The European Green Deal, which outlines initiatives for reaching net-zero global warming emissions by 2050, includes a role for hydrogen. Priority areas include green hydrogen, fuel cells, energy storage, and carbon capture, storage and utilisation. Frans Timmermans, First VP of the European Commission, has said that he sees a pivotal role for green hydrogen in the transition to a low-carbon economy.
The Commission is reviewing eight green hydrogen projects with decisions expected this year under the umbrella of Important Projects of Common European Interest (IPCEI). The most ambitious is the ‘Silver Frog’ project which, with an investment of €12-15bn, would produce 800,000t/year of green hydrogen over eight years. This would be transported by gas pipelines to manufacturing facilities in Europe. Estimates by trade association SolarPower Europe say it could cut out 8m t/year of CO2 emissions. The partners propose to build a 2GW solar module factory to deploy 10GW of renewable energy generation capacity, including wind power.

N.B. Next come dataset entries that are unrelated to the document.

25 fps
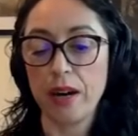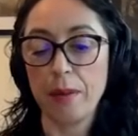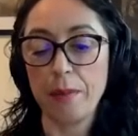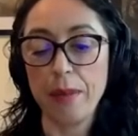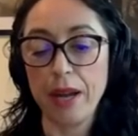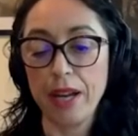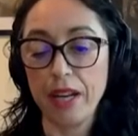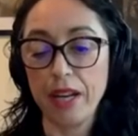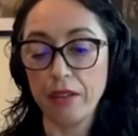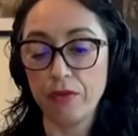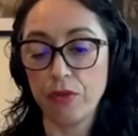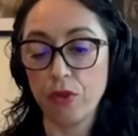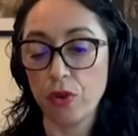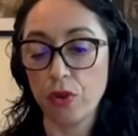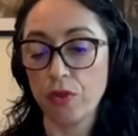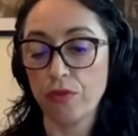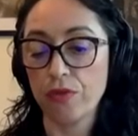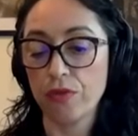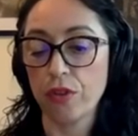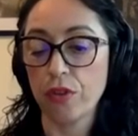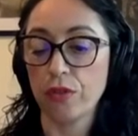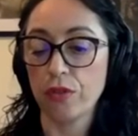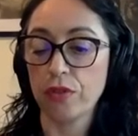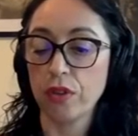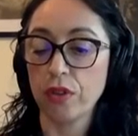are metaphor
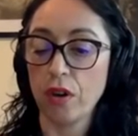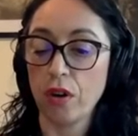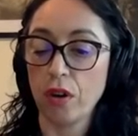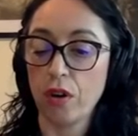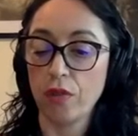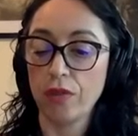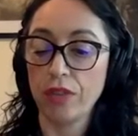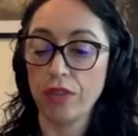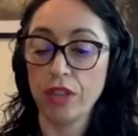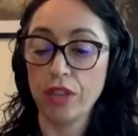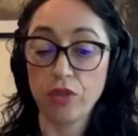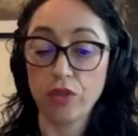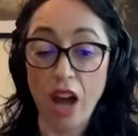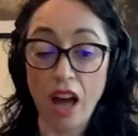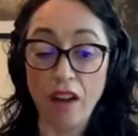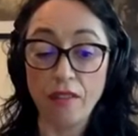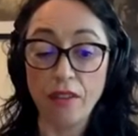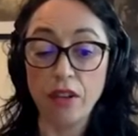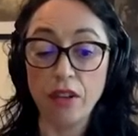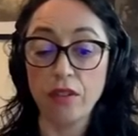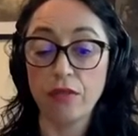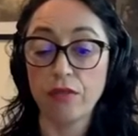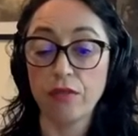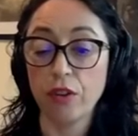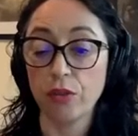for, of the
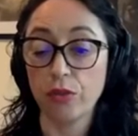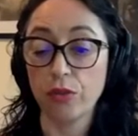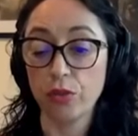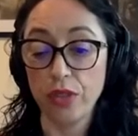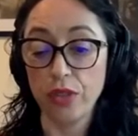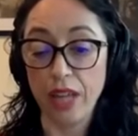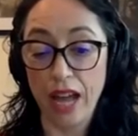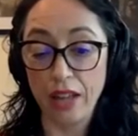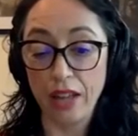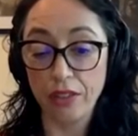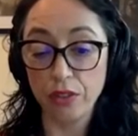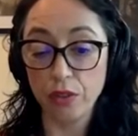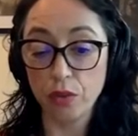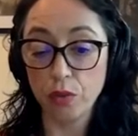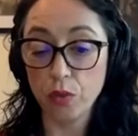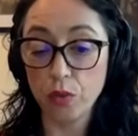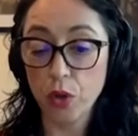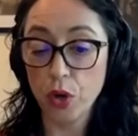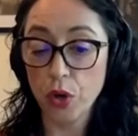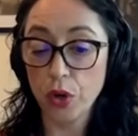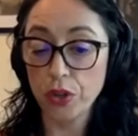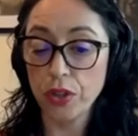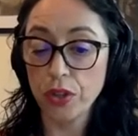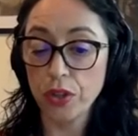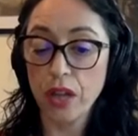travel for, to the
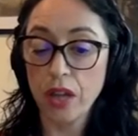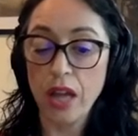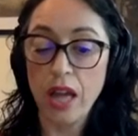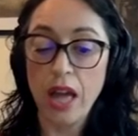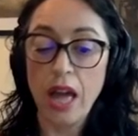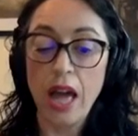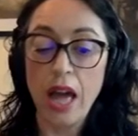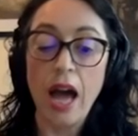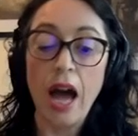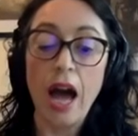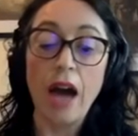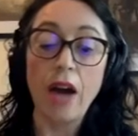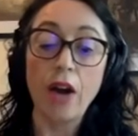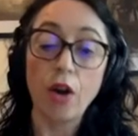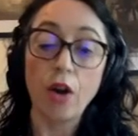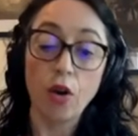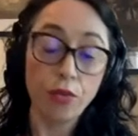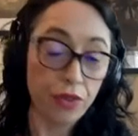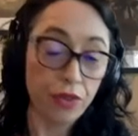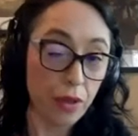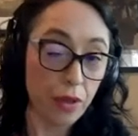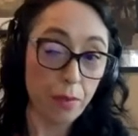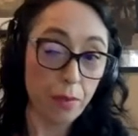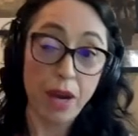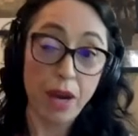underworld, are
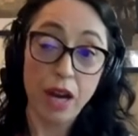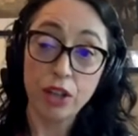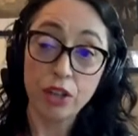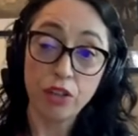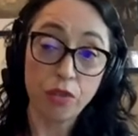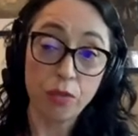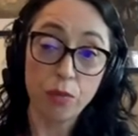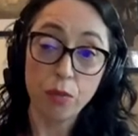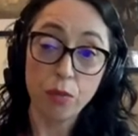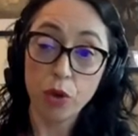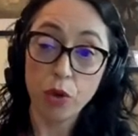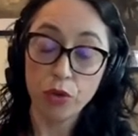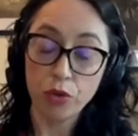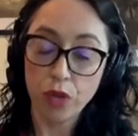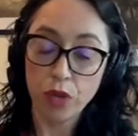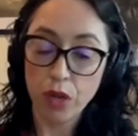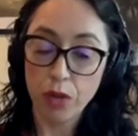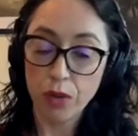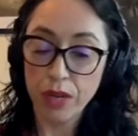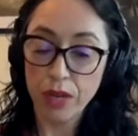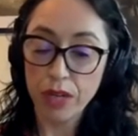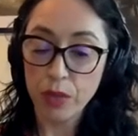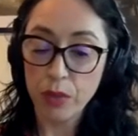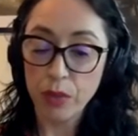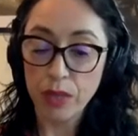often part of
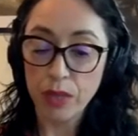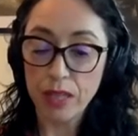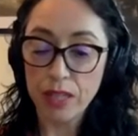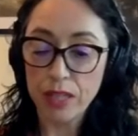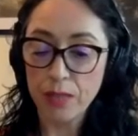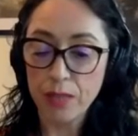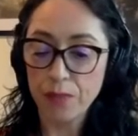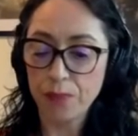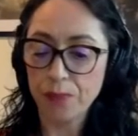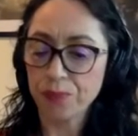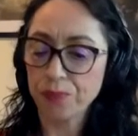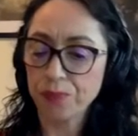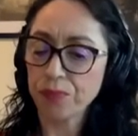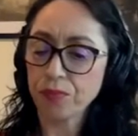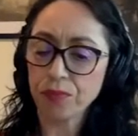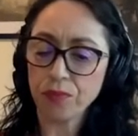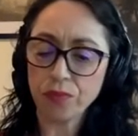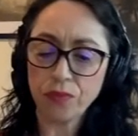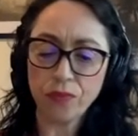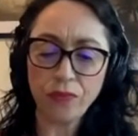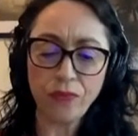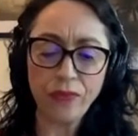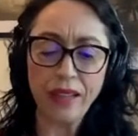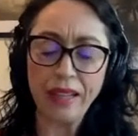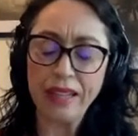mortuary rituals.
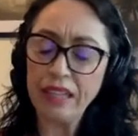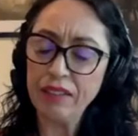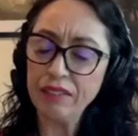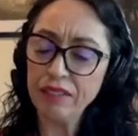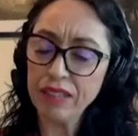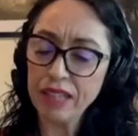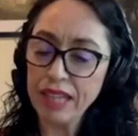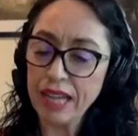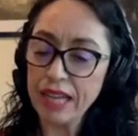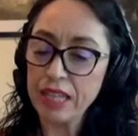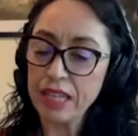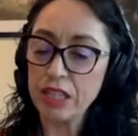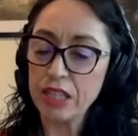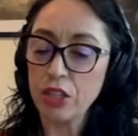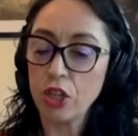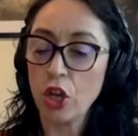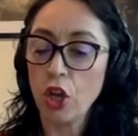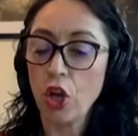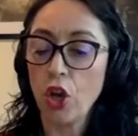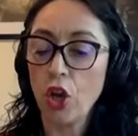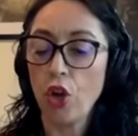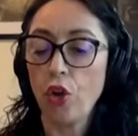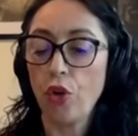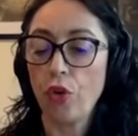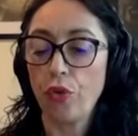Nevertheless,
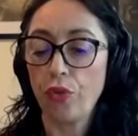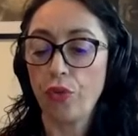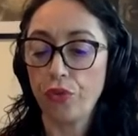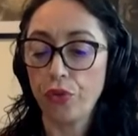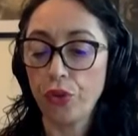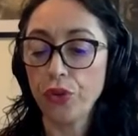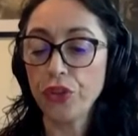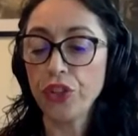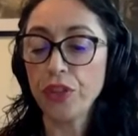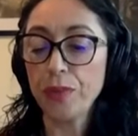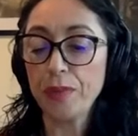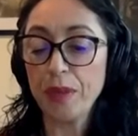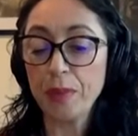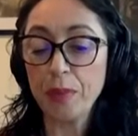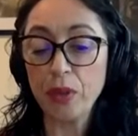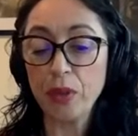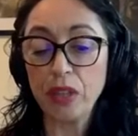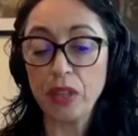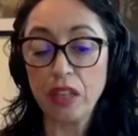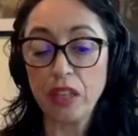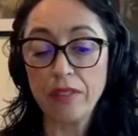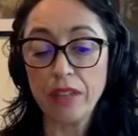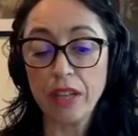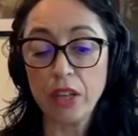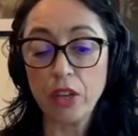for the
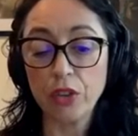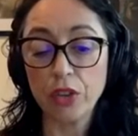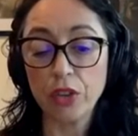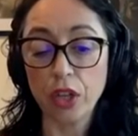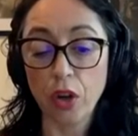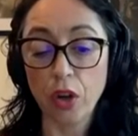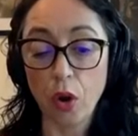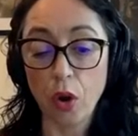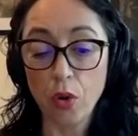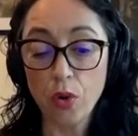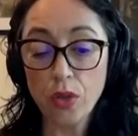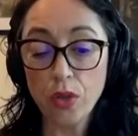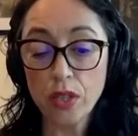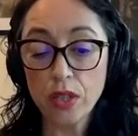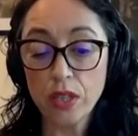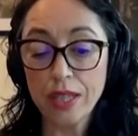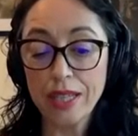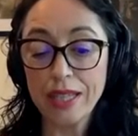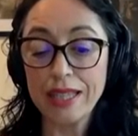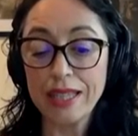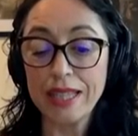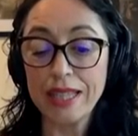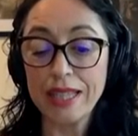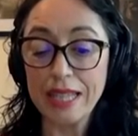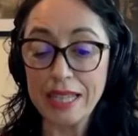people living on the coast,
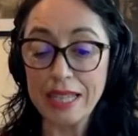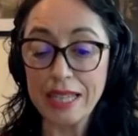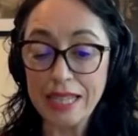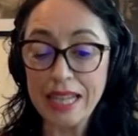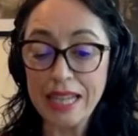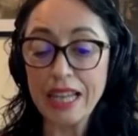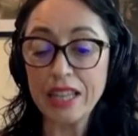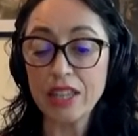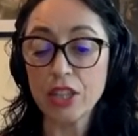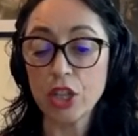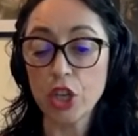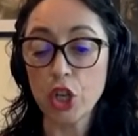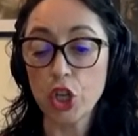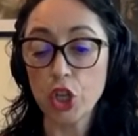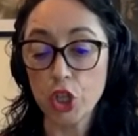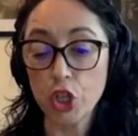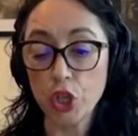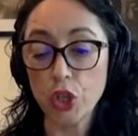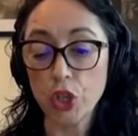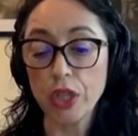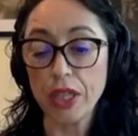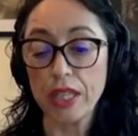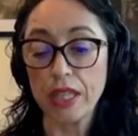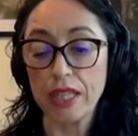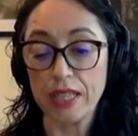the sea and the
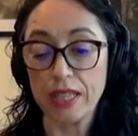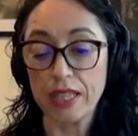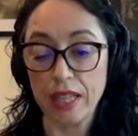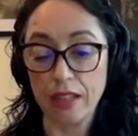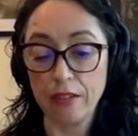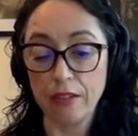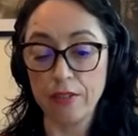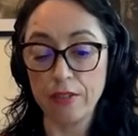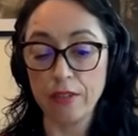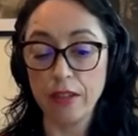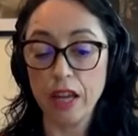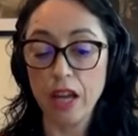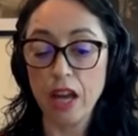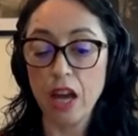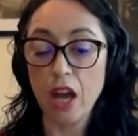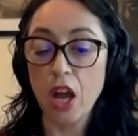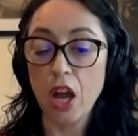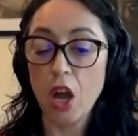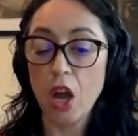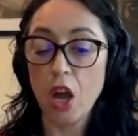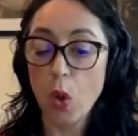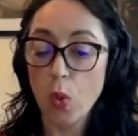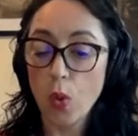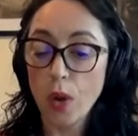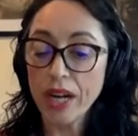shore itself
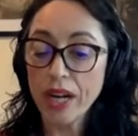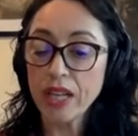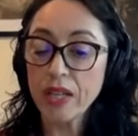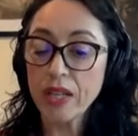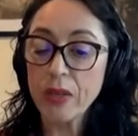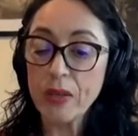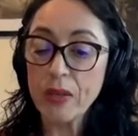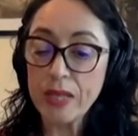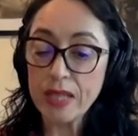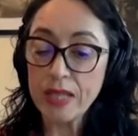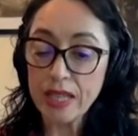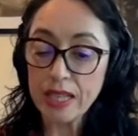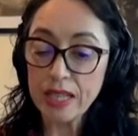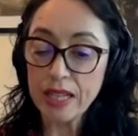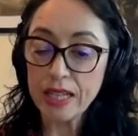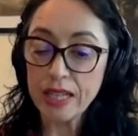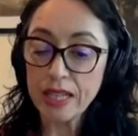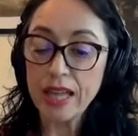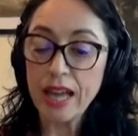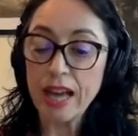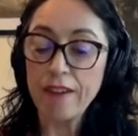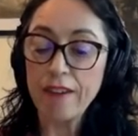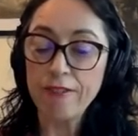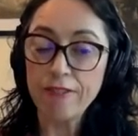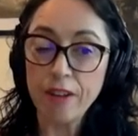were
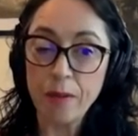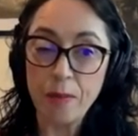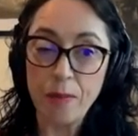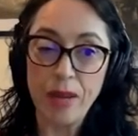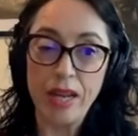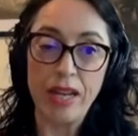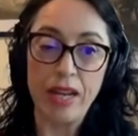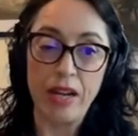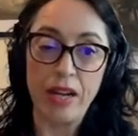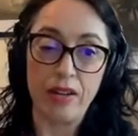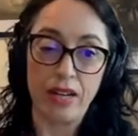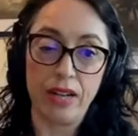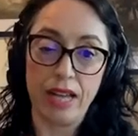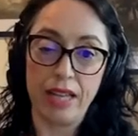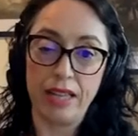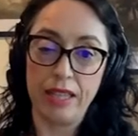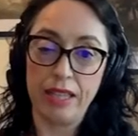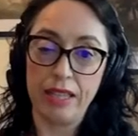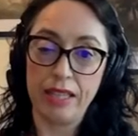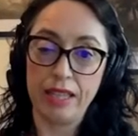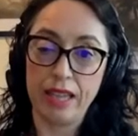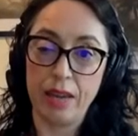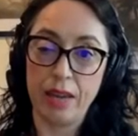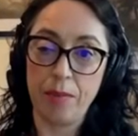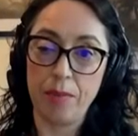considered a familiar
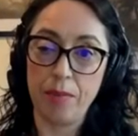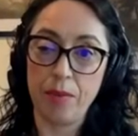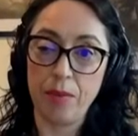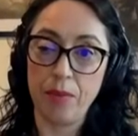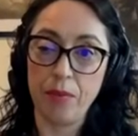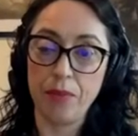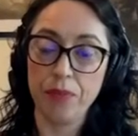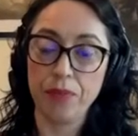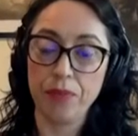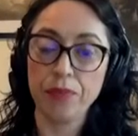landscape.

‘The Silver Frog project reveals how solar can facilitate the development of renewable hydrogen,’ says Walburga Hemetsberger, CEO of SolarPower Europe. ‘Further, this project’s emphasis on the integration of PV manufacturing facilities sends a strong signal to the Commission that any discussions surrounding renewable hydrogen will require a robust renewable industrial strategy.’
If public policy supports the much needed early deployments of electrolysers and fuel cells, Reichelstein says his projections indicate that green hydrogen could be positioned competitively within the coming decade. Van der Toorn agrees: ‘Given the momentum hydrogen is gaining these days, ten years seems to be a long time – just look at the solar, wind or mobile phone industries.’

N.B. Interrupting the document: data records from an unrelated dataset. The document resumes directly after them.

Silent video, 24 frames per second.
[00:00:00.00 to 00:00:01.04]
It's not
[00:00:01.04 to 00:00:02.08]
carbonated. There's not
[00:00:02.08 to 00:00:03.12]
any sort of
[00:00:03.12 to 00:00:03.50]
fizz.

Hydrogen fuel cells have some advantages over pure battery power, including much shorter refuelling times and the ability to heat the vehicle without reducing range. Some car manufacturers have embraced the technology, such as BMW, which is expected to launch its next-generation hydrogen car, based on its popular X5 SUV, in 2022. Jürgen Guldner, BMW’s VP for hydrogen and fuel cell tech, has said that fuel cells could help convert all BMW cars to zero emissions over the next two decades; and that prices could be comparable with petrol and diesel equivalents in five years.
However, while hydrogen infrastructure is growing, it is still limited, according to E4Tech’s Fuel Cell Industry Review 2019 (fuelcellindustryreview.com/). In 2019, refuelling infrastructure grew in all the main early adopter regions, including Japan, Korea, California, China and Germany. But the roll-out varies by region. In Germany, one hydrogen fuelling station serves fewer than 10 cars on average. In the US and Korea, this figure is about 130. Some stations in California are visited so frequently that they can run out of hydrogen and need to be upgraded.
Image: The BMW i Hydrogen NEXT will be propelled by the fifth generation e-machine, which will first be launched in the BMW iX3. The peak power battery located above the e-drive unit can supply boost power for additional dynamics which can be required when overtaking. The total system output is 275 kW.